_Exercise goal:_ Each entry is to be reproduced verbatim, and images are to be omitted.

_Material provided:_
------------------------------------

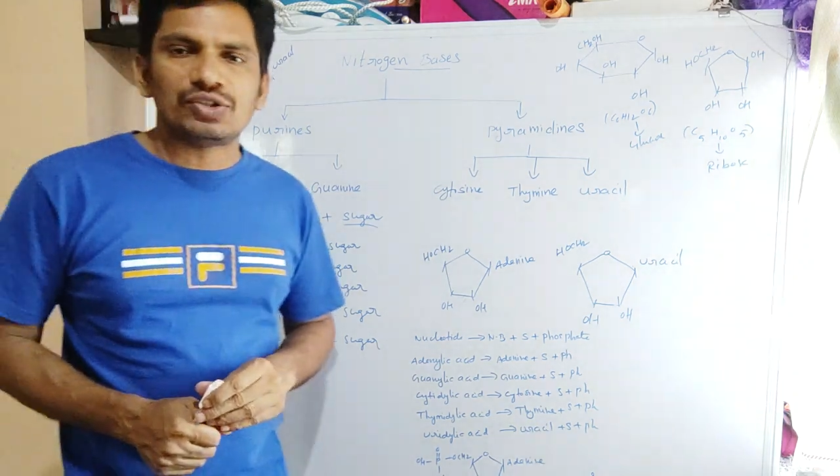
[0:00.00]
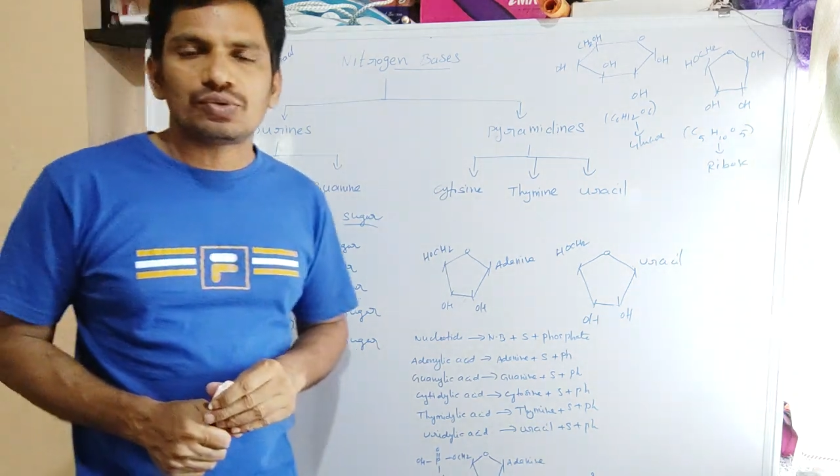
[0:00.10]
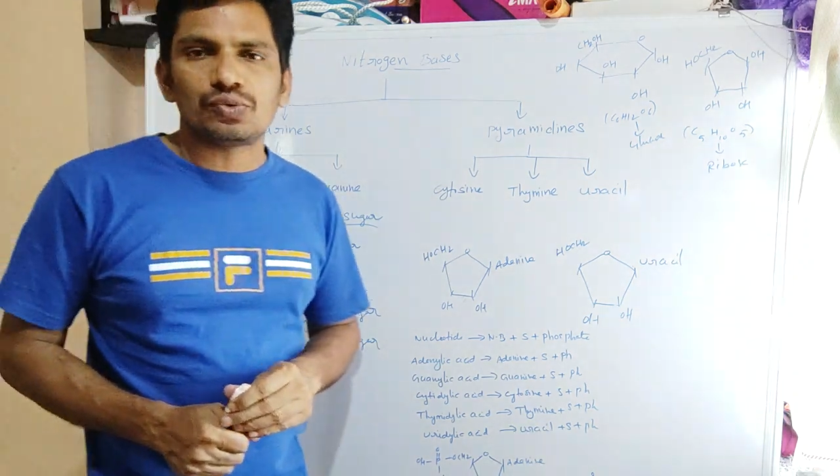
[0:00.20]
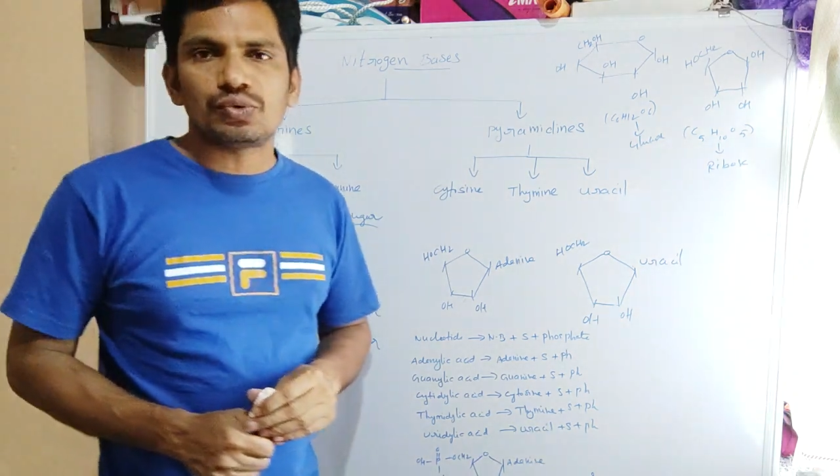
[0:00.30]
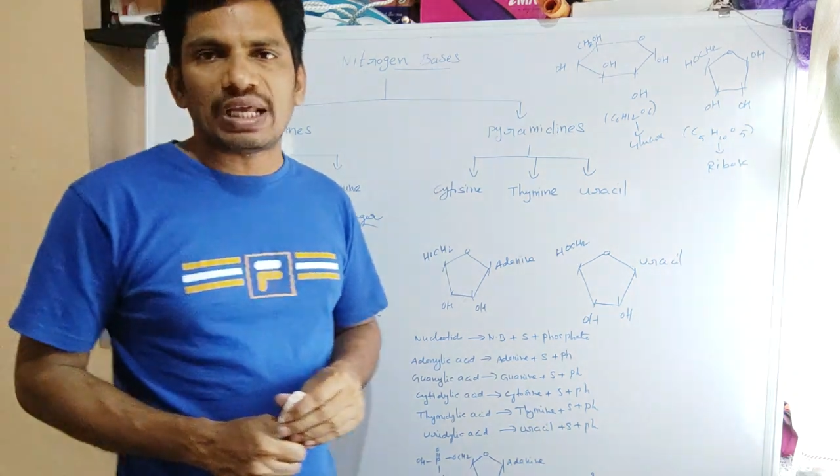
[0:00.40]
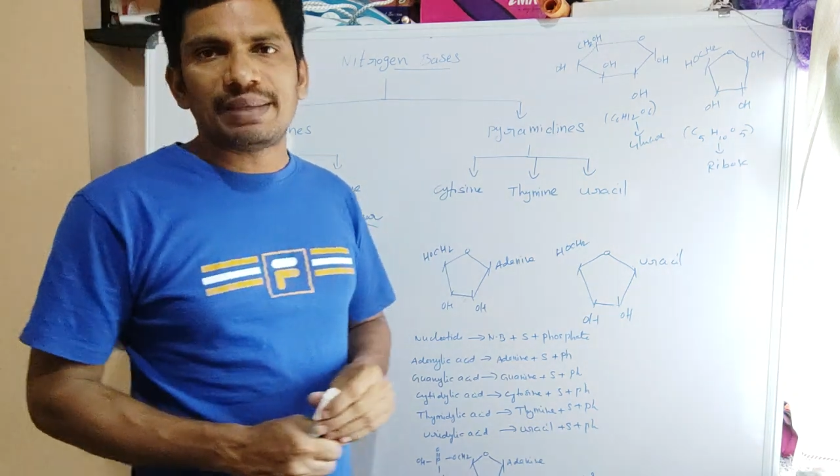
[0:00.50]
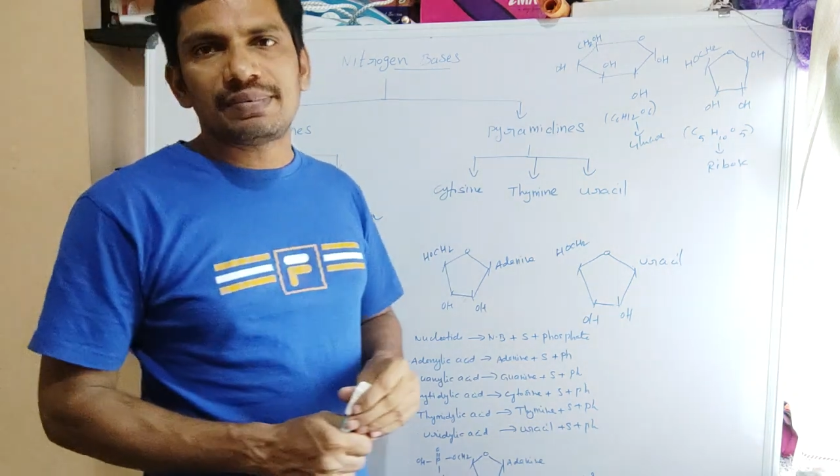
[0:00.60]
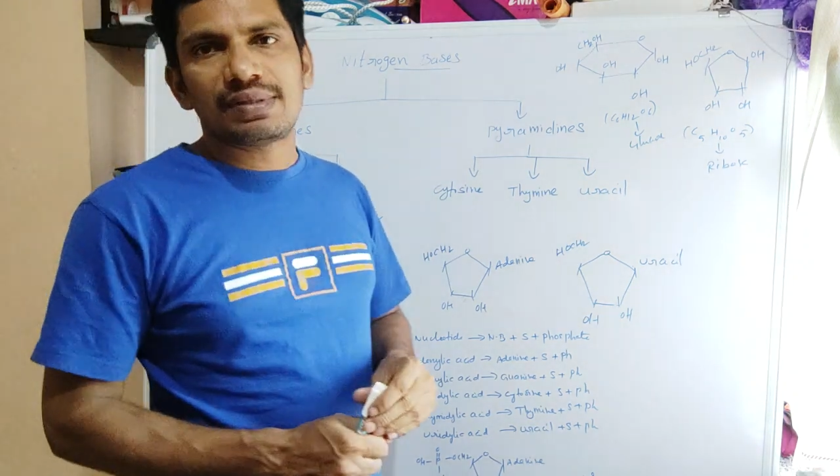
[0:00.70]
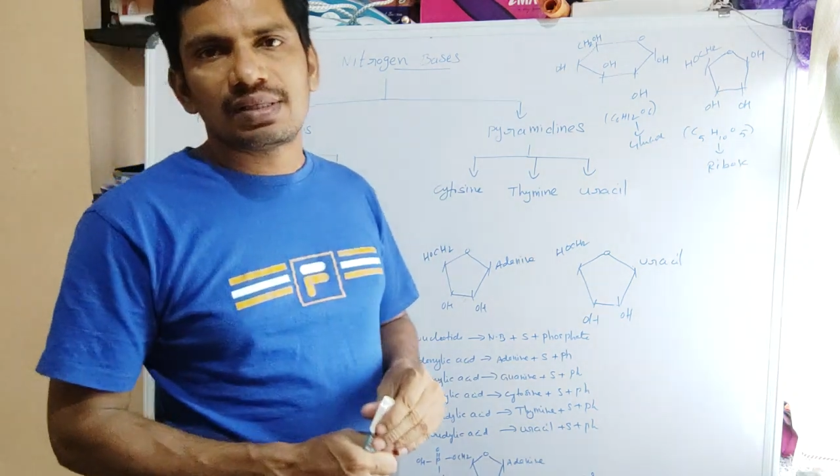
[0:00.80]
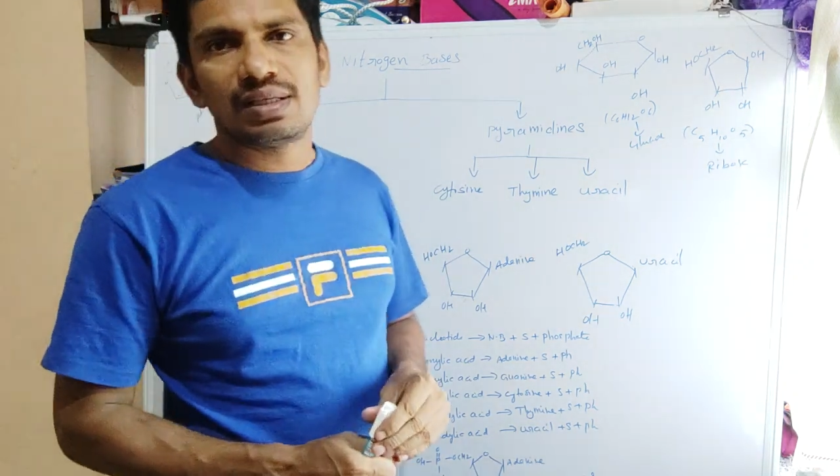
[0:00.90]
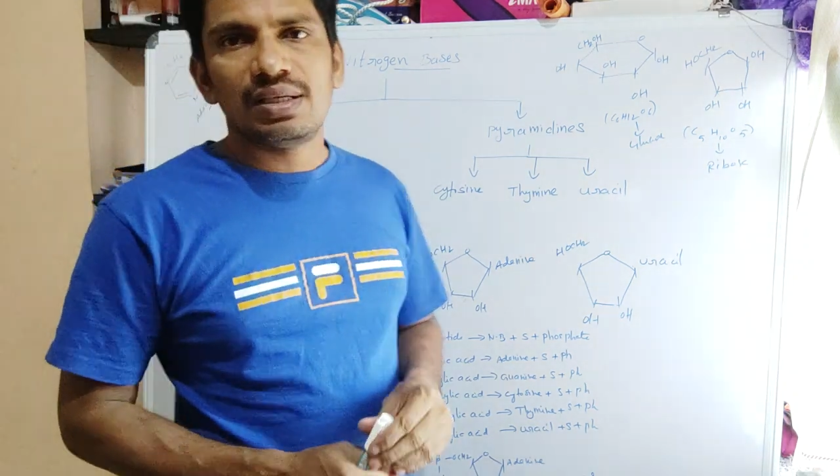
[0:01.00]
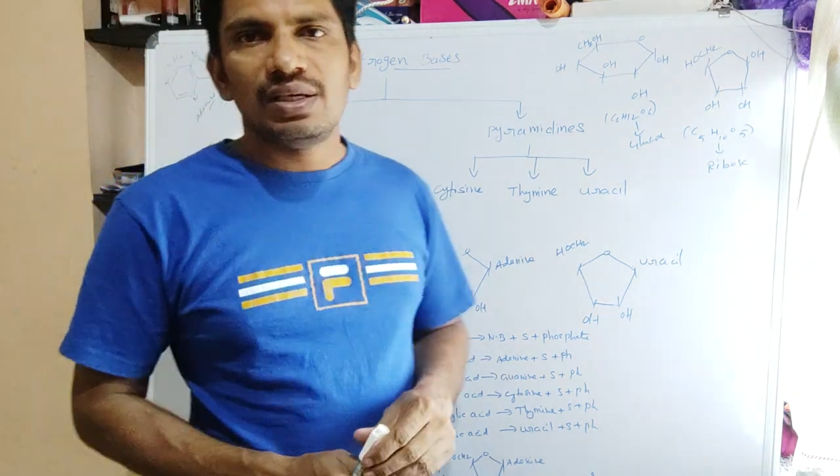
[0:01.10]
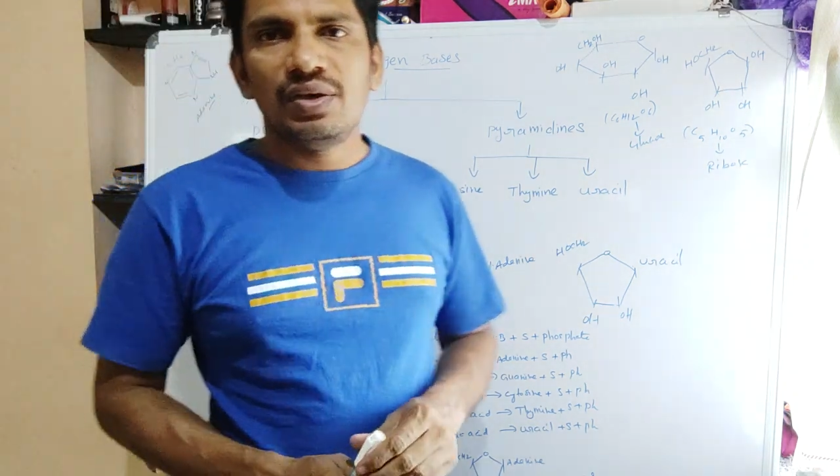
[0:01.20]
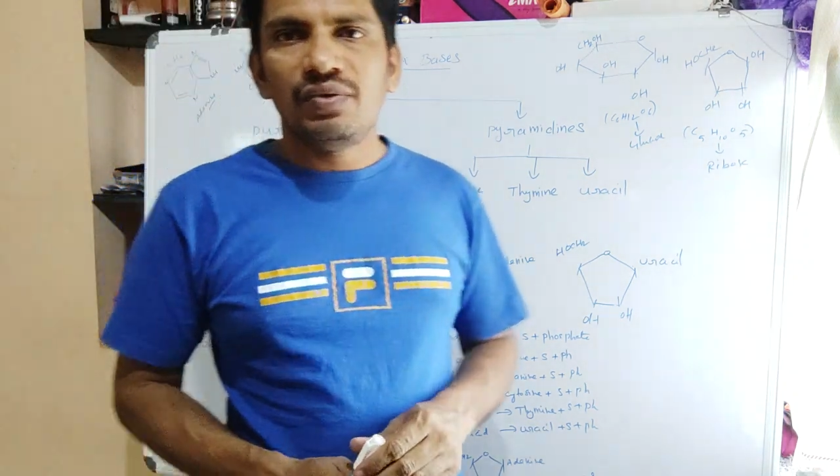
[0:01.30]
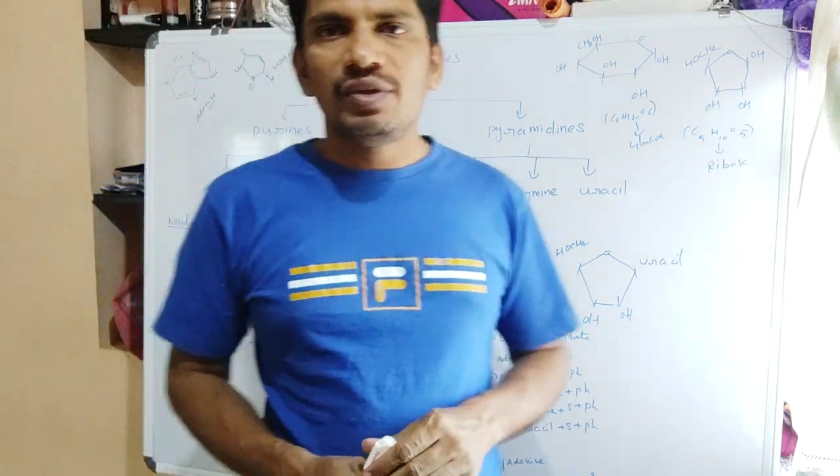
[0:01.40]
into two types,
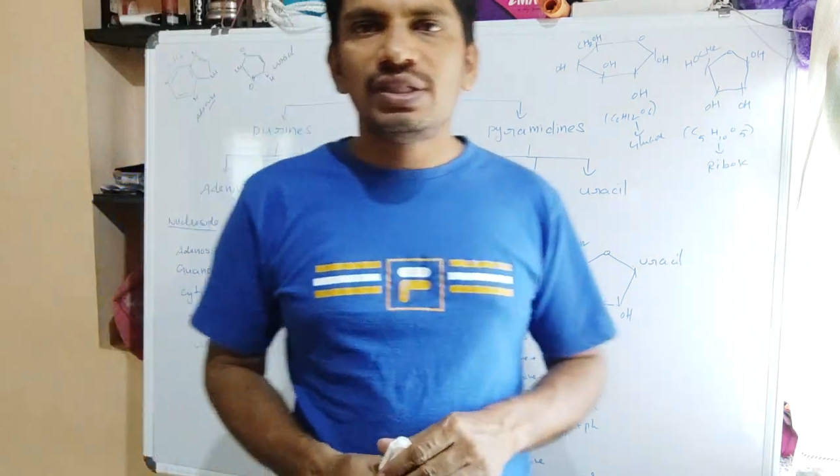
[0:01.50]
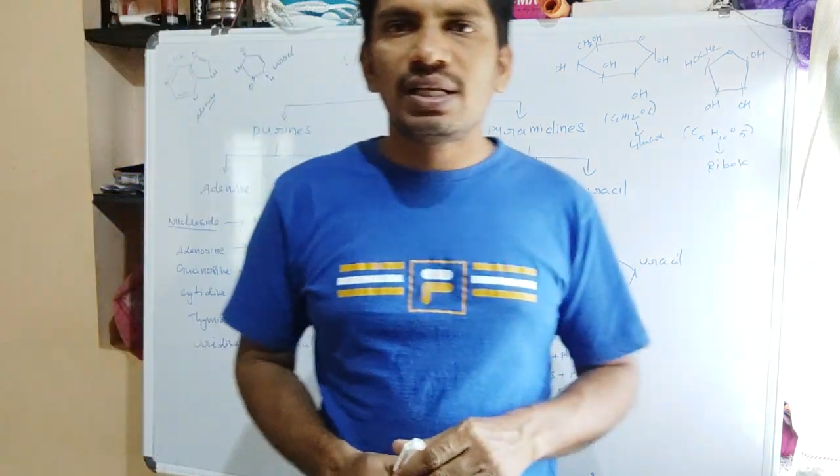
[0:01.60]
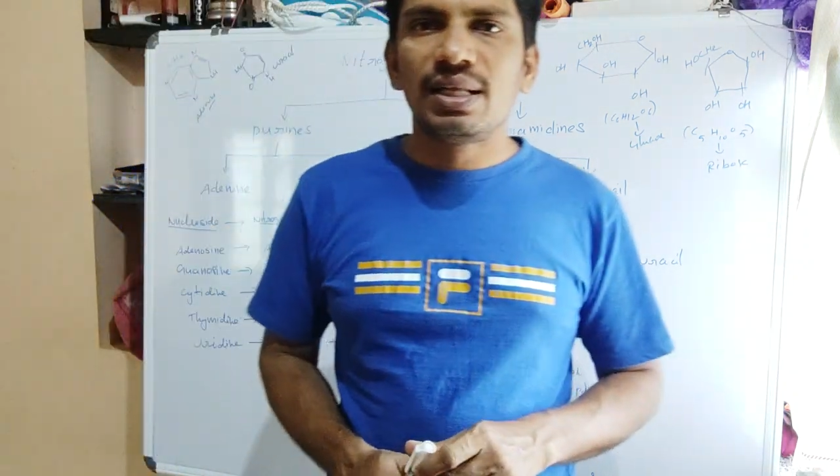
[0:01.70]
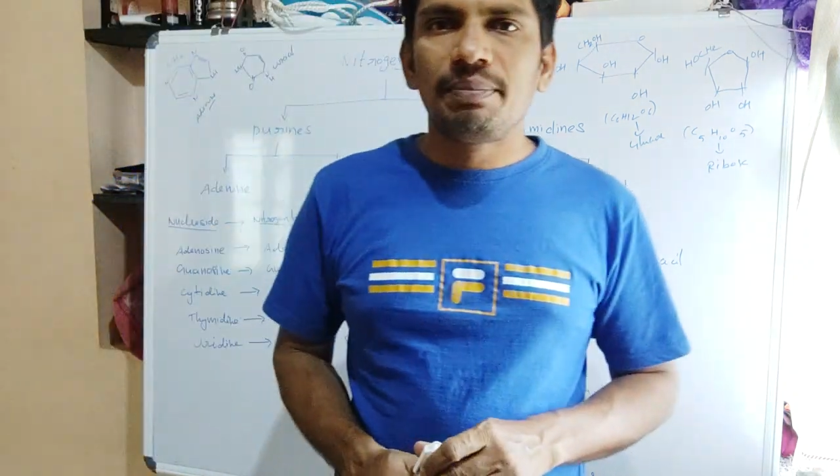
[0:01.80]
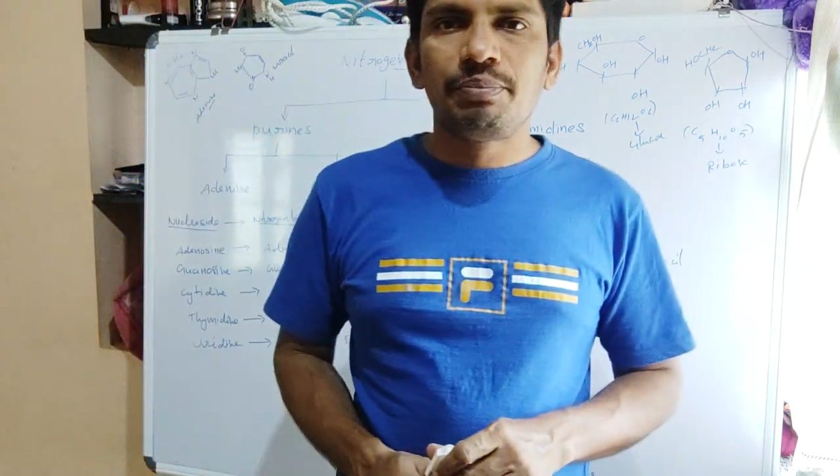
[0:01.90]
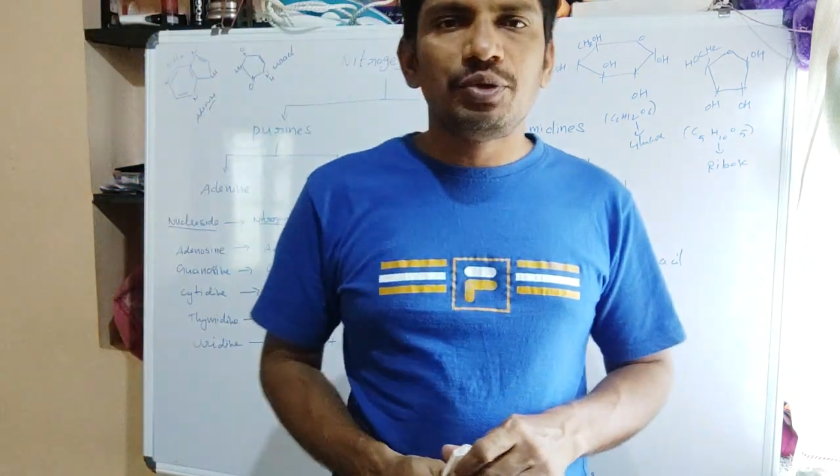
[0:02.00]
which are the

------------------------------------

_Completed exercise:_
[0:00.00]
[0:00.10]
[0:00.20]
[0:00.30]
[0:00.40]
[0:00.50]
[0:00.60]
[0:00.70]
[0:00.80]
[0:00.90]
[0:01.00]
[0:01.10]
[0:01.20]
[0:01.30]
[0:01.40]
into two types,
[0:01.50]
[0:01.60]
[0:01.70]
[0:01.80]
[0:01.90]
[0:02.00]
which are the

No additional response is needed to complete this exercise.